Warner Brothers is expected to produce 23 films this year, while Disney is projected to make just 10.
Netflix spent US$6.3 billion on content last year, and estimates made in October indicated they would increase their investment in original shows to $8 billion in 2018.
Just for comparison, in 2017 HBO invested $2.5 billion on content while CBS poured some $4 billion.
Now if Netflix’s cash dance isn’t outrageous enough, data from a recent Goldman Sachs assessment reveals that the streaming giant is projected to surpass the initial estimate, with estimates it will spend a whopping sum of between $12 and $13 billion on original content this year. WOW.

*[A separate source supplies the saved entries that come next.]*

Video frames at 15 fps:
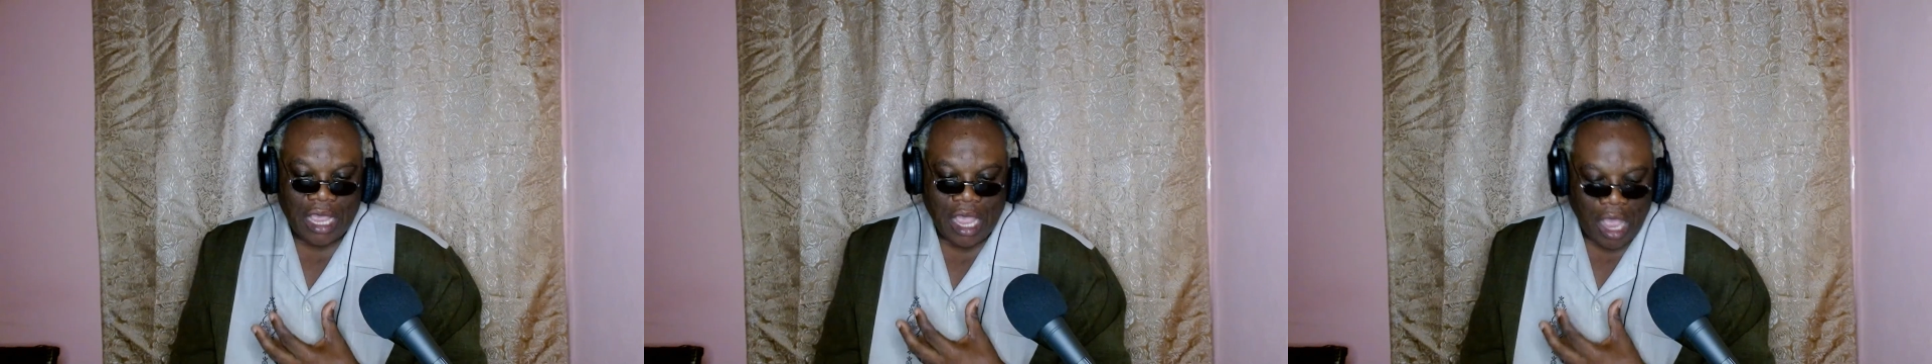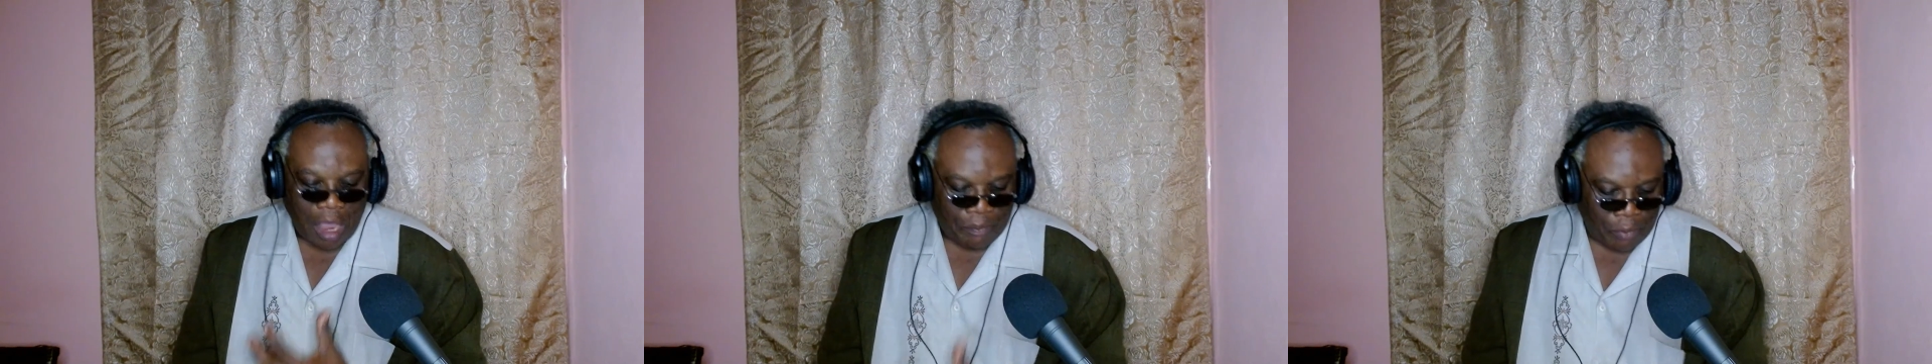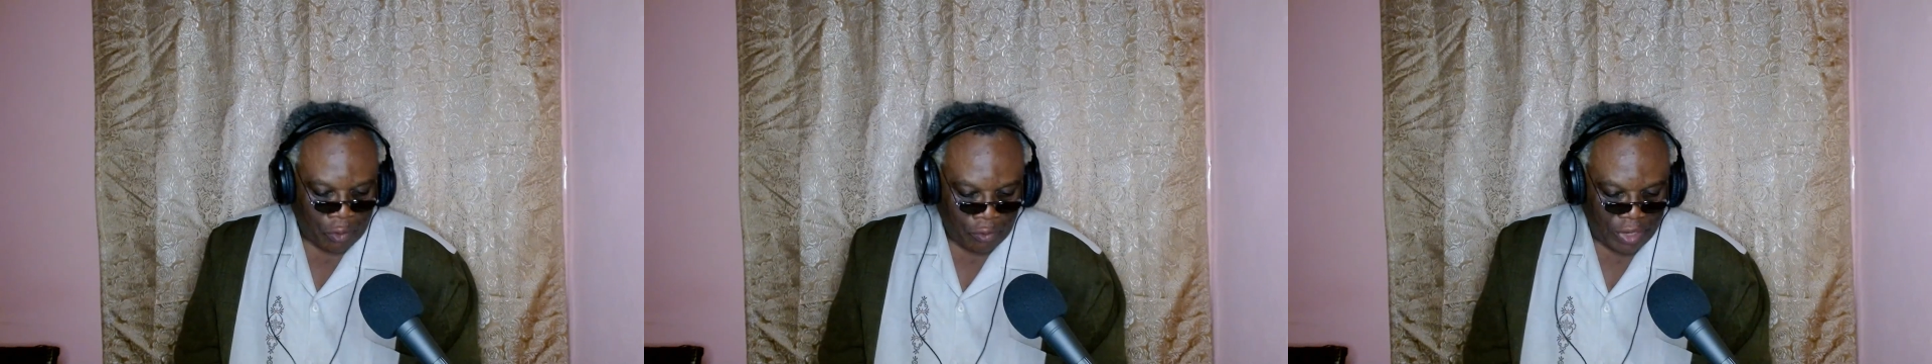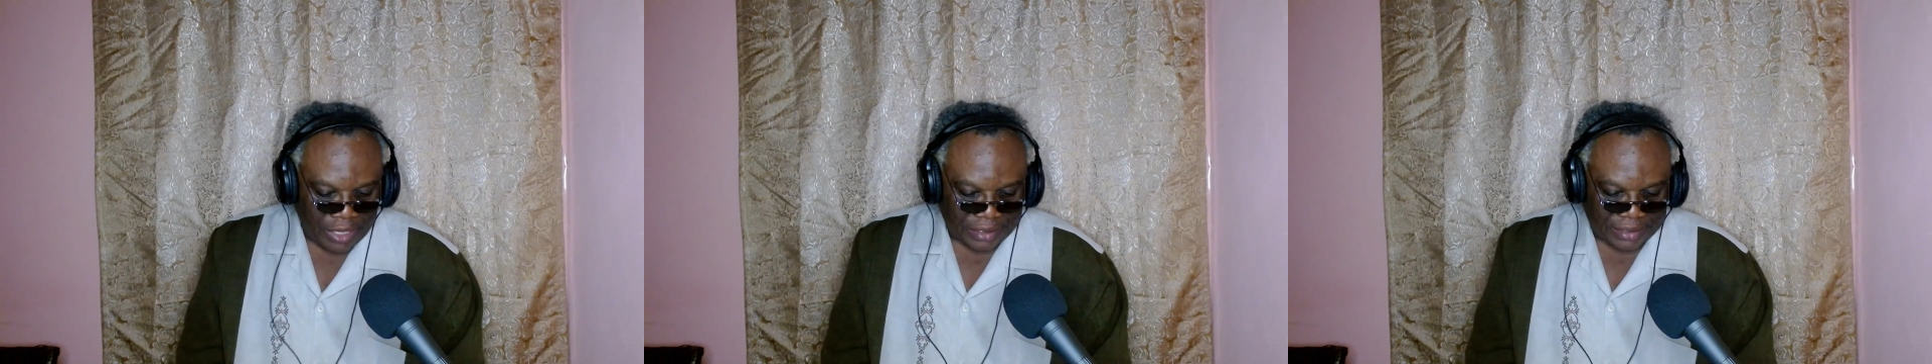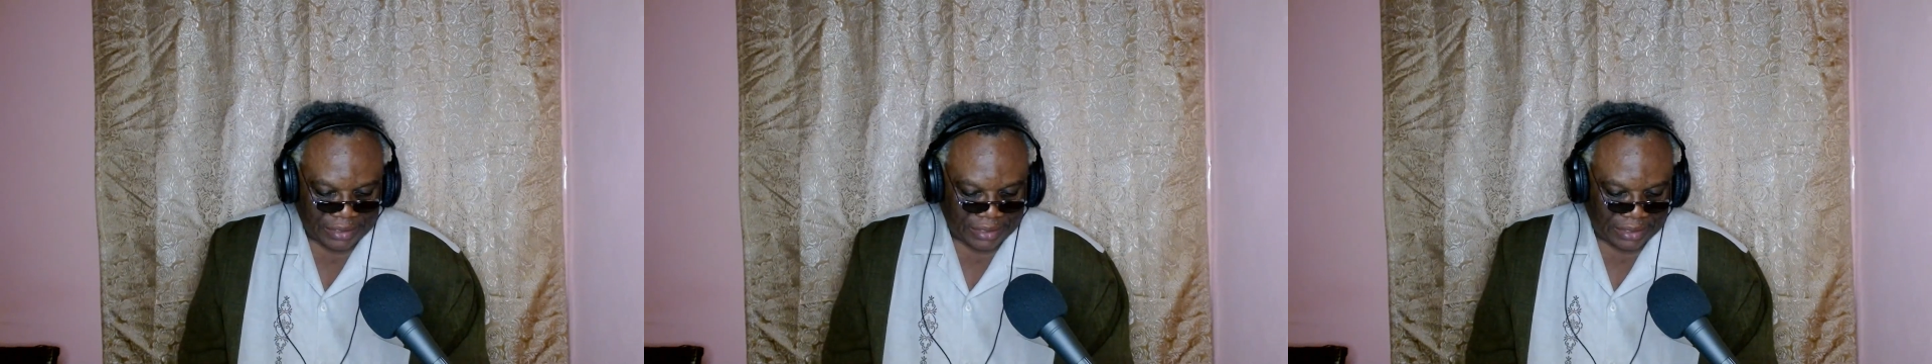
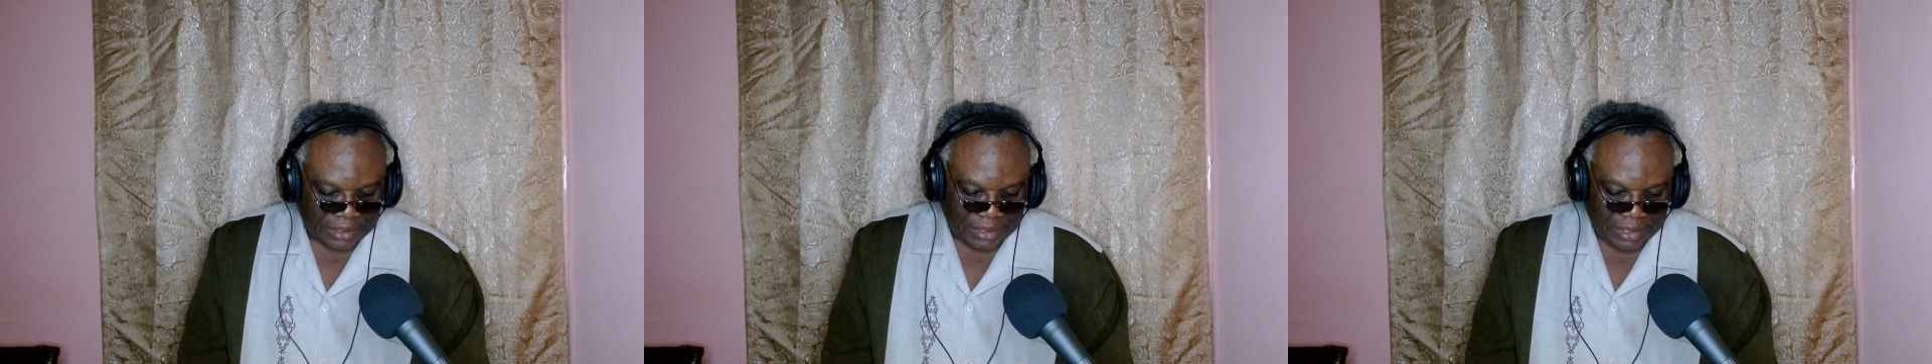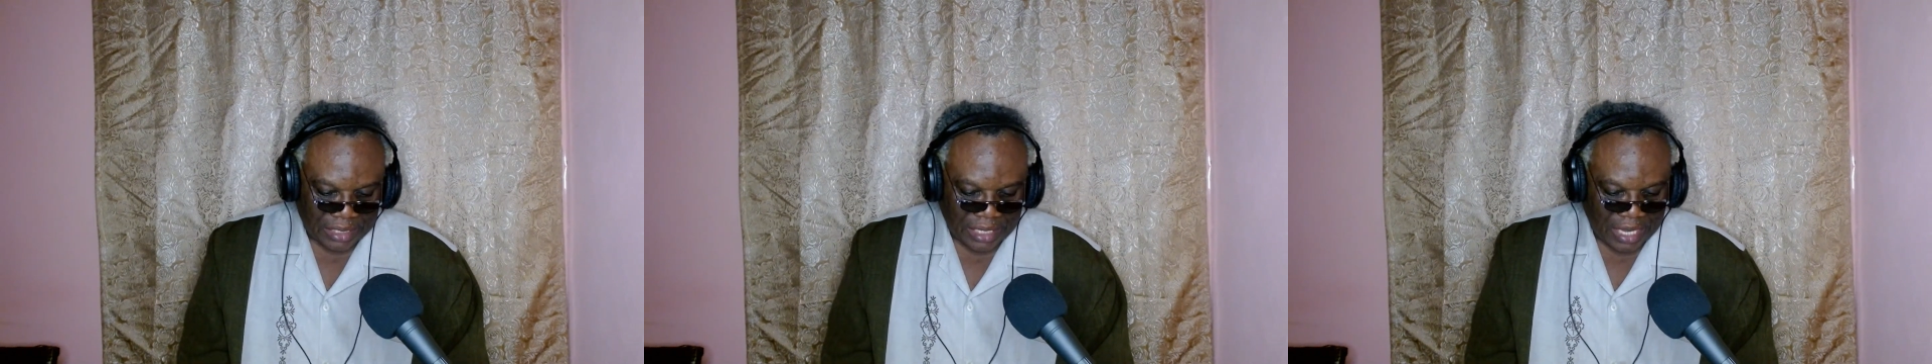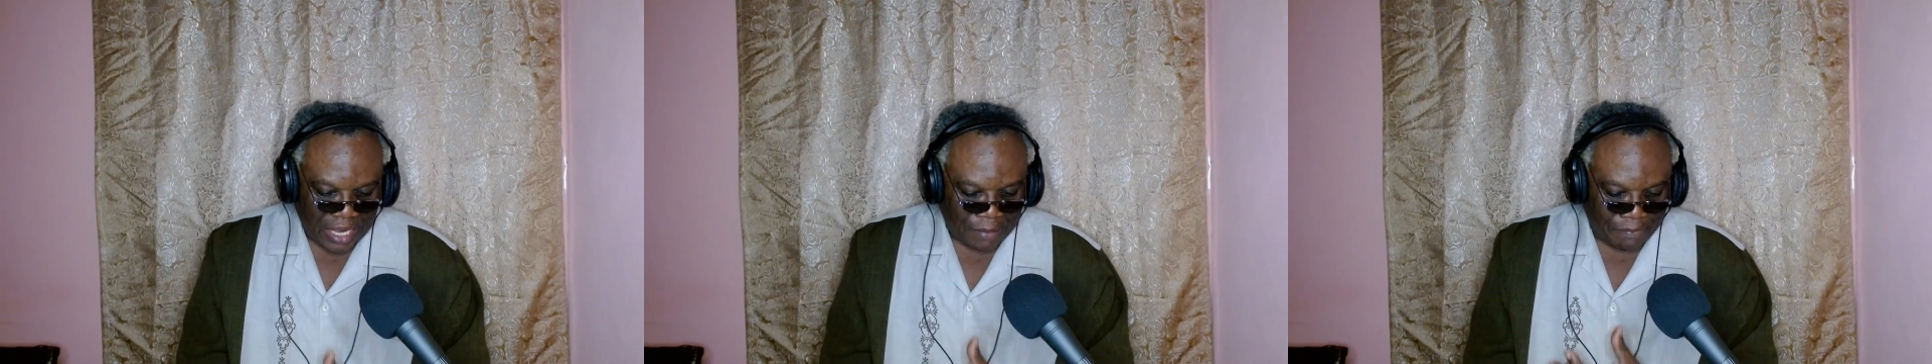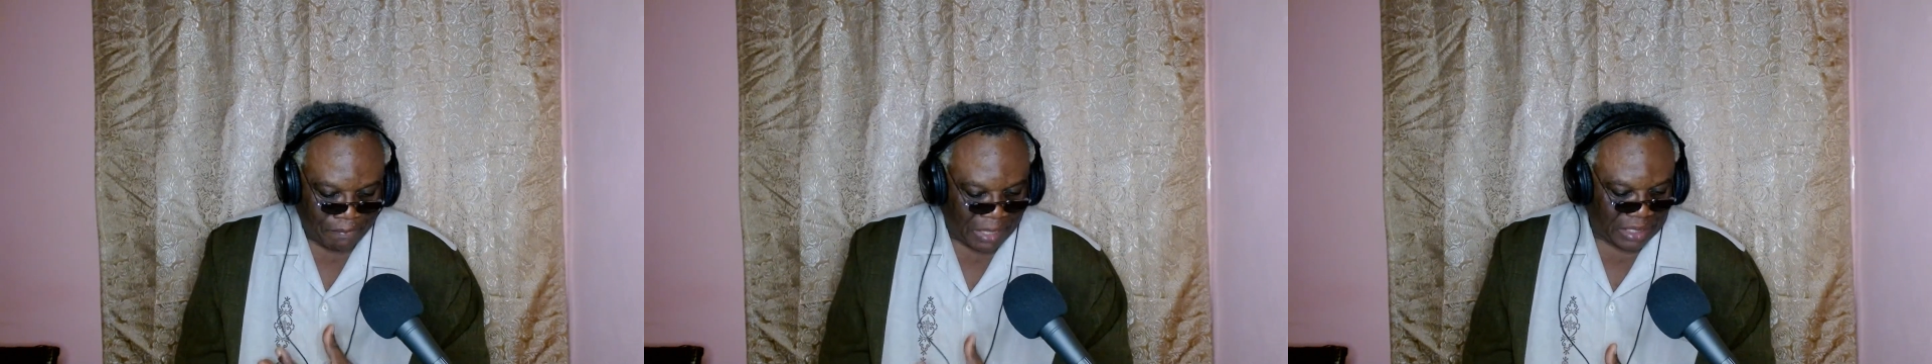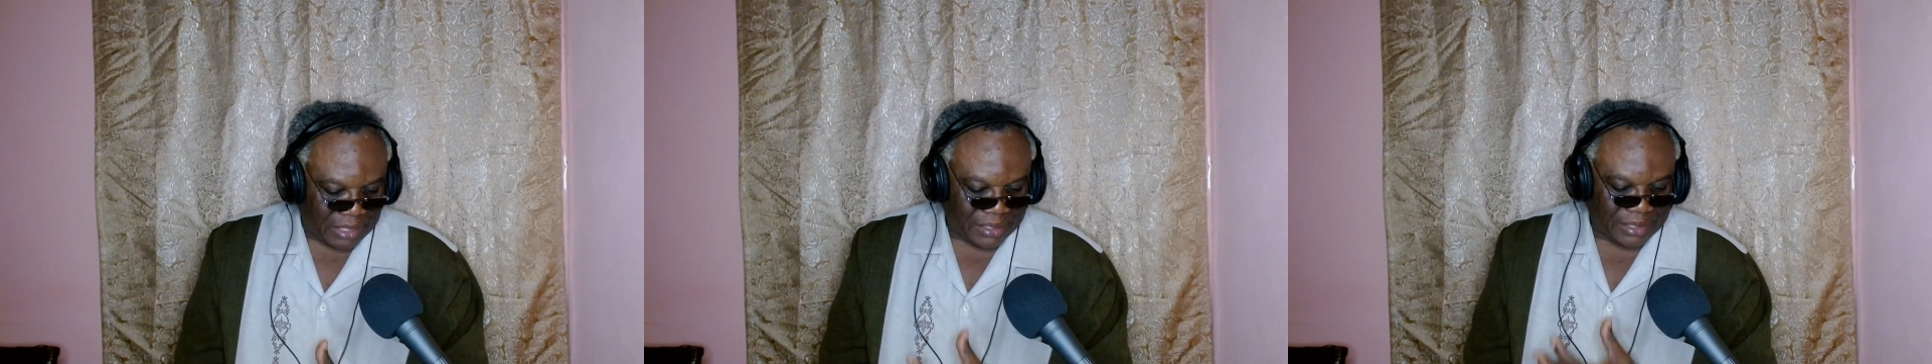operates and
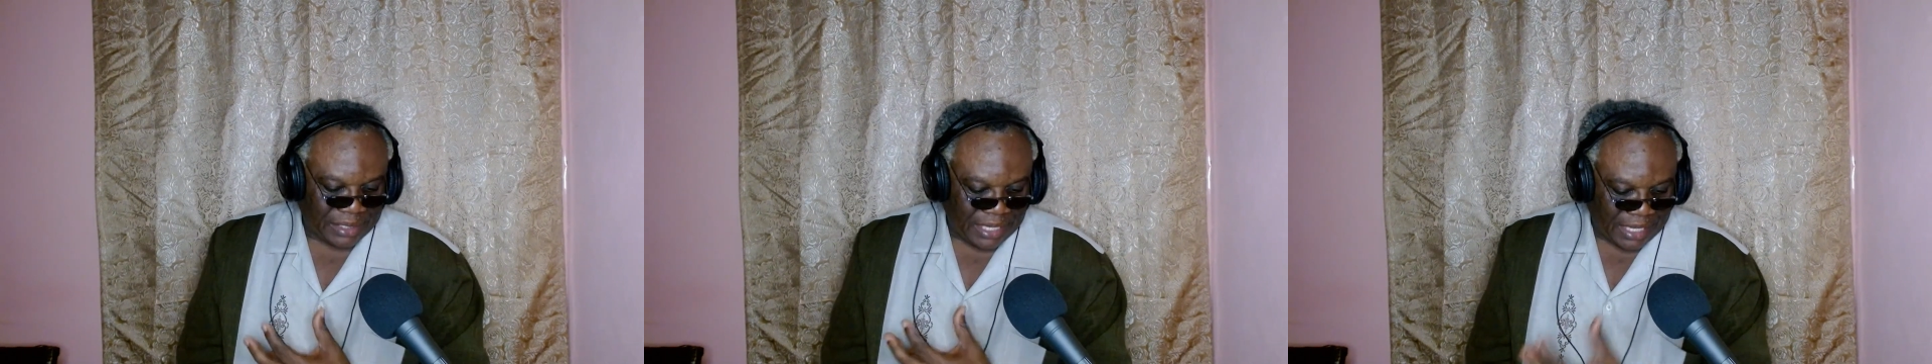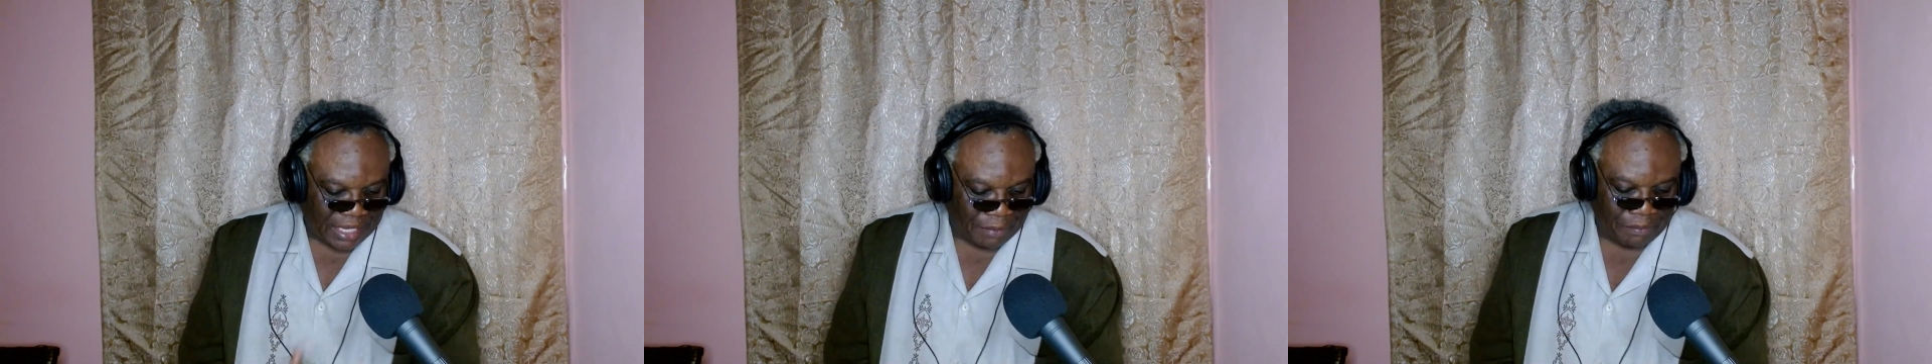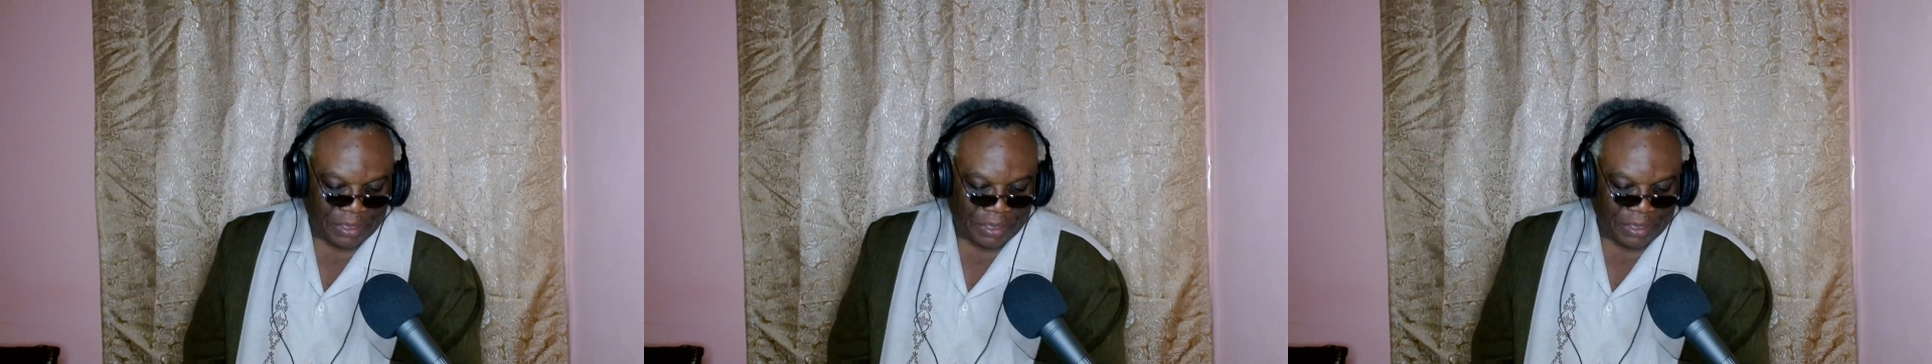matters taking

When Netflix launched House of Cards in 2011 – their first original show – industry insiders thought it was just a cute attempt at disrupting content production. Nobody in a million years could predict it was the first step of a systematic takedown of every paradigm in the entertainment industry.
Today, not only has Netflix managed to win Academy Awards and multiple nominations, but it has also been able to attract some of the best talent in the business including heavyweights like Jerry Seinfeld, Will Smith and David Fincher.
The company has also embedded its name in the history of cinema by funding the restoration of Orson Wells’ ill-fated final project.
On top of all the critical acclaim, the DVD rental service turned Silicon Valley behemoth is now the single most popular way to watch content on a television in the United States, eclipsing basic cable, traditional broadcast television and even YouTube. As of March 2018, the company registered 125 million users worldwide with 57 million subscribers in the US alone – and Down Under, Netflix Australia continues to grow.
All this means Netflix is seeing a hefty return on its hefty investment. The strategy is working so far and, unsurprisingly, there are no signs of them stopping.
Right now, the company is developing at least 700 new or exclusively licensed television shows that include scripted dramas, comedies, documentaries, children’s shows and, well, shows in practically every other genre under the sun.
According to the same Goldman Sachs assessment, Netflix’s spending spree will increase to $22.5 billion per year by 2022.
With Apple and Facebook coming into the streaming war and DC Comics and Disney planning to launch their own platforms, we can expect the battle of content to become even fiercer.
How will it affect us, the consumers, you ask? Time will tell.